Enabling learning transfer for soft skills: Why is it Crucial?
Is learning transfer the weak link of training’s effectiveness? Unfortunately very often yes, as our evaluation results confirm. However, not all training courses are equally impacted. “Soft skills” programs particularly result in weaker learning transfer. But why is a leadership course trickier to apply than a software training?
Learning Transfer Naturally Happens after a Technical Training Course
Let’s say that you’re attending an Excel training course. You know that you need it. You are aware that you have difficulty using Excel’s spreadsheet functions. The trainer, who is an expert in this field, will certainly provide you with the necessary techniques to use this software effectively.
During the training, you easily identify the link between exercises and your professional tasks. You learn and practice the techniques, and see that they work. At the end of the training course, you already feel more competent and confident in your ability to apply what you have learned.
Now, back at work, you need to use your spreadsheets. When you have trouble using some functions, you refer back to your notes from training and resolve the problem. There you go: you’ve just transferred learning, and in doing so have acquired a new skill.
Transferring “Soft Skills”: A Bumpy Road
This time, you’re attending a training course in interpersonal communication. You’re not sure you need it: after all, you have been communicating every day for decades. What could a trainer possibly teach you that you don’t already know? Why change now?
During the training, you sometimes disagree with the trainer, it’s his/her point of view versus yours. Nevertheless, you do the exercises, even though they do not match the complexity of your daily professional life. You are probably convinced that there are aspects of your behaviors that you should change based on what you have learned, but you are uncertain how to proceed.
Back at work, you are confronted with a difficult interpersonal situation. You turn to your old reflexes without even noticing. Maybe it is force of habit, or maybe you didn’t even notice that your training could be applied. And, after all, things didn’t turn out so bad; would the result have really been better if you had used the approach proposed during your training course? Not to mention that your manager also has an opinion on the subject.
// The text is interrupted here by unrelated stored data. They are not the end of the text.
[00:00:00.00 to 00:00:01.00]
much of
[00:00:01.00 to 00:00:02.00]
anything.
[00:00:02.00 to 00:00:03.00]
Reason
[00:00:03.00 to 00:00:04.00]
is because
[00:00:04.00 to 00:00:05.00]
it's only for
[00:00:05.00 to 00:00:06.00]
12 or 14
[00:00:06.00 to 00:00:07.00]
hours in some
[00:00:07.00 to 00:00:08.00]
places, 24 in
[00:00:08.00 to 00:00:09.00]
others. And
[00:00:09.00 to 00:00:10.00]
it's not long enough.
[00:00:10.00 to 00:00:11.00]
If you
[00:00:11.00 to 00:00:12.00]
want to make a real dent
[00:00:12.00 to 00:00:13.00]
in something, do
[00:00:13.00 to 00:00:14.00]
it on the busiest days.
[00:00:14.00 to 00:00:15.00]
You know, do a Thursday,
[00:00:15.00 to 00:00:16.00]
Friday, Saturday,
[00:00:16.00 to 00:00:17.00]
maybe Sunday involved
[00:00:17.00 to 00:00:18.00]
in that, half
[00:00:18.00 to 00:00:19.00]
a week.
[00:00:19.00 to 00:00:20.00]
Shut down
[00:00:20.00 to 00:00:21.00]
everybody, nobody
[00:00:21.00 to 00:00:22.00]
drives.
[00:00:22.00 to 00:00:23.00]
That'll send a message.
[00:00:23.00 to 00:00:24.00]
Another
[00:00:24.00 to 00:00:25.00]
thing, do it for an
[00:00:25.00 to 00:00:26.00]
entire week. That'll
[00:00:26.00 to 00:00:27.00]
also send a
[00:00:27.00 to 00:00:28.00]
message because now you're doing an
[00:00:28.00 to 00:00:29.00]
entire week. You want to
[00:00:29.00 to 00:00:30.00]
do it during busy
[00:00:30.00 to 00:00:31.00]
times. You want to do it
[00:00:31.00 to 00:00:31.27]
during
Boosting the Impact of Soft Skills Training
These two scenarios illustrate the difficulty of transferring learning for soft skills: opinions and old habits stick, identifying a link with one’s professional context is difficult, assessing the consequences of one’s behavior is not easy, defending your new point of view in front of your manager …* In the end, the participant chooses whether or not to apply his/her training. But the consequences of the participant’s choice won’t be as clear as for hard skills where technical constraints naturally impose different ways of doing things. If not especially addressed, the risk of failure is higher. As we pointed out in a previous article, soft skill training courses are just a seed that one plants into the ground. You should then make it grow by accompanying the practice that will follow. For that purpose, instructional design of the course, post training evaluation, and learning transfer actions and tools must be designed to encourage and nurture the application of soft skills: we will see how in a forthcoming article.
* For an in-depth analysis of the differences in learning transfer between technical and behavioral training courses, see Laker, D. R., & Powell, J. L. (2011). “The differences between hard and soft skills and their relative impact on training transfer.” Human Resource Development Quarterly, 22(1), 111-122.